The standalone Exchange Server 2010 SP1 Beta Help file can be used to as a reference to plan, deploy and manage your Exchange 2010 SP1 Beta organization.

The Exchange Server 2010 SP1 Beta Unified Messaging (UM) Language Packs allow an Exchange Server 2010 SP1 Beta UM server to speak additional languages to callers and recognize other languages when callers use Automatic Speech Recognition (ASR) or when voice messages are transcribed.

You can download the Exchange Server 2010 SP1 Beta Help file here; the individual Exchange Server 2010 SP1 Beta UM Language Packs can be retrieved from this location.

Hosting Deployment Guide for Exchange 2010 SP1 Beta


In addition to the Exchange 2010 SP1 Beta release yesterday and all the updated related documents and kits, the Hosting Deployment Guide for Exchange 2010 SP1 Beta became available today.

The guide (CHM help file) describes hosting Exchange Server 2010 SP1 in a multi-tenant organization using single installation.

You can download the guide here.

Exchange 2010 SP1 Beta


This weeked the Exchange team released the public beta of Service Pack 1 for Microsoft Exchange Server 2010.

You can download the Exchange 2010 SP1 Beta here.

For those still unaware, the 500Mb+ file contains the full set of binaries; you can use it to upgrade existing RTM installations but can also deploy new Exchange 2010 SP1 Beta installations.

Note that when you want to install SP1 Beta on an Exchange Server holding the Client Access Server role, on top of Windows Server 2008 R2, you first need to install hotfix 981002 – Windows Communication Foundation in the .NET Framework 3.5 SP1 for Windows 7 and Windows Server 2008 R2. You can download this hotfix here.

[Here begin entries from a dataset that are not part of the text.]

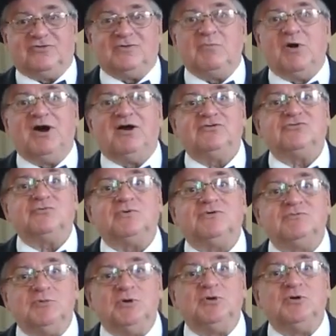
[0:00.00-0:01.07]
So the mosque was
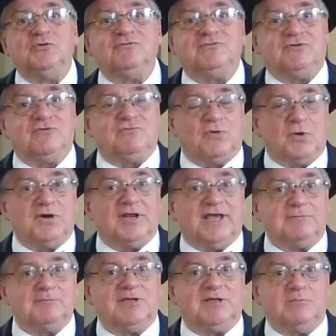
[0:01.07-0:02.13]
moved to Fort
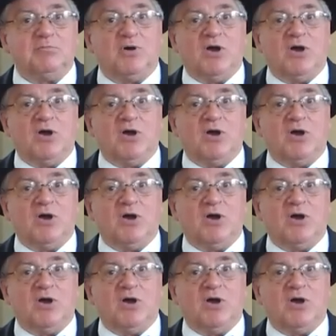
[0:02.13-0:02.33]
Edmonton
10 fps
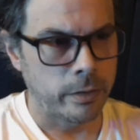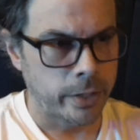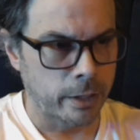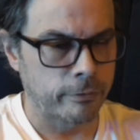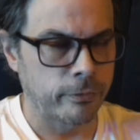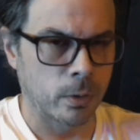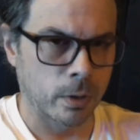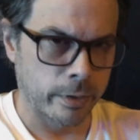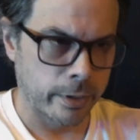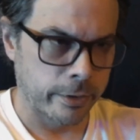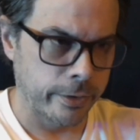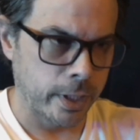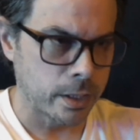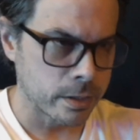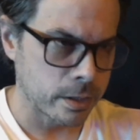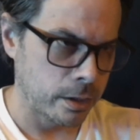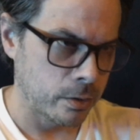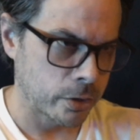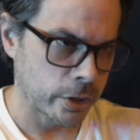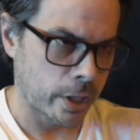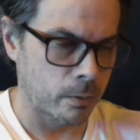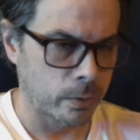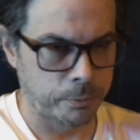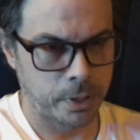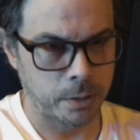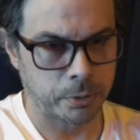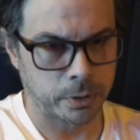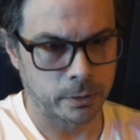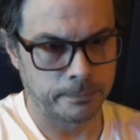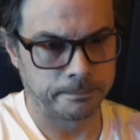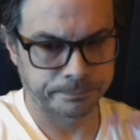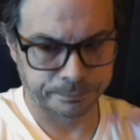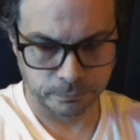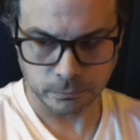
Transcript: And therefore, the things that you share with people,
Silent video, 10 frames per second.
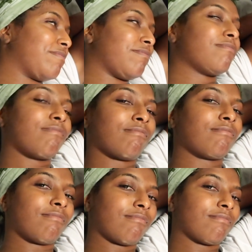
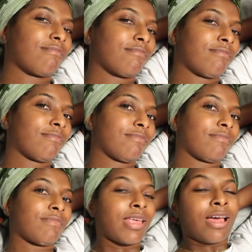Nobody speaks.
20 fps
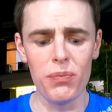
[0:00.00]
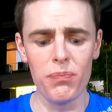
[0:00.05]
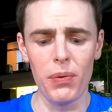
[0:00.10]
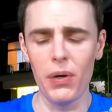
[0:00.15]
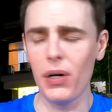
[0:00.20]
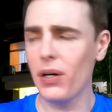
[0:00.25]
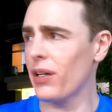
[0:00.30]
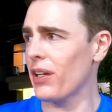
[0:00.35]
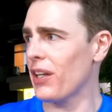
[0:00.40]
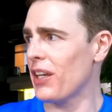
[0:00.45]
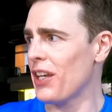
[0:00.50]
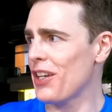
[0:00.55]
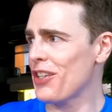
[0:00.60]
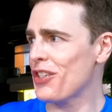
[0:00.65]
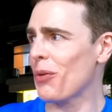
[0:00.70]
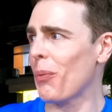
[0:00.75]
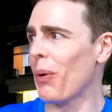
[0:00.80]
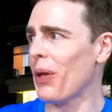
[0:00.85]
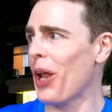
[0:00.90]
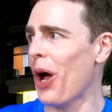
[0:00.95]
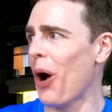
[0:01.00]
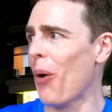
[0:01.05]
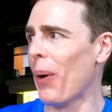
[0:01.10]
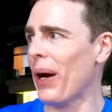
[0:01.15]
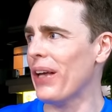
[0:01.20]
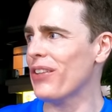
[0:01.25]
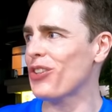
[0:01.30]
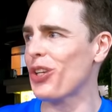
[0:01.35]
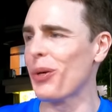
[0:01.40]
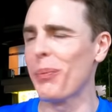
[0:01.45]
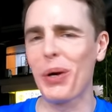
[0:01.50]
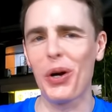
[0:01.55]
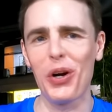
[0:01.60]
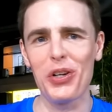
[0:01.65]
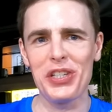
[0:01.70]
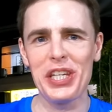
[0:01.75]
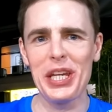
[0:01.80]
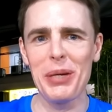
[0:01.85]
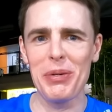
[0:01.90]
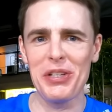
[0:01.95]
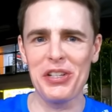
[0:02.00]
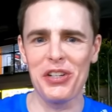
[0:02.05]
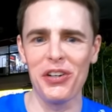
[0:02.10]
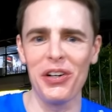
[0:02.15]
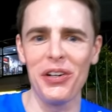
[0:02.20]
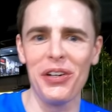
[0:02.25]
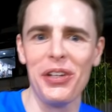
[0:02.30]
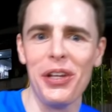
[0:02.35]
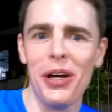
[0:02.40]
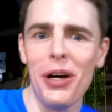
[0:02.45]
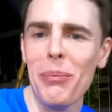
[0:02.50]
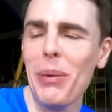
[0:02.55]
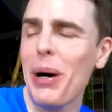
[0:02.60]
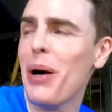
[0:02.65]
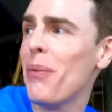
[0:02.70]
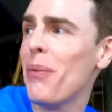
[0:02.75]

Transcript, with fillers: but he's the one that I went to because he was grilling them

With the release of SP1 Beta Microsoft also released updates of the following documents and kits (list might be incomplete):

Note: As always with beta code, it is advised to use it on non-production systems only.

Update: The Exchange Team blogged on the Exchange 2010 SP1 Beta availability and confirmed included updates mentioned earlier, e.g. archiving and discovery enhancements, OWA improvements, upgraded mobility features and Management Console improvements. Still no Release Notes though, but the team also mentioned that Exchange 2007 SP3 is imminent.

Microsoft Exchange Server 2010 SP1 Beta Web Services SDK June 2010

MapiExceptionNotFound: Unable to delete mailbox


Johan Veldhuis blogged about the problem we encountered when moving mailboxes cross-forest from Exchange 2003 to Exchange 2010 (also see my 2-part article on cross-forest move). We received the following mailbox move failure message:

Warning: Unable to update AD information for the source mailbox at the end of the move.  Error details: An error occurred while updating a user object after the move operation. –> Failed to find the address type object in Active Directory for address type “SMTP:AMD64″.

Failed to cleanup the source mailbox after the move.
Error details: MapiExceptionNotFound: Unable to delete mailbox. (hr=0×8004010f, ec=-2147221233)

So, besides an Exchange 2010 mailbox the Exchange 2003 mailbox was still there, and AD attributes weren’t changed on the source AD object (e.g. HomeMDB still pointing to Exchange 2003). This is a potential serious condition as incoming e-mail might be delivered to the Exchange 2003 mailbox instead of the new Exchange 2010 mailbox, depending on your setup and speed to remove the source mailbox.

To assist with this issue Microsoft released hotfix 940012 for Exchange 2003. It will generate an event on Exchange 2003 when it cannot remove the mailbox. It will also log which folder might be the culprit. After detecting and identifying  the mailbox with issues, you still need to remove it manually (steps should be known; if not, they’re contained in the kb article).

You can view kb article 940012 here and download the related hotfix for Exchange Server 2003 SP2(!) through here.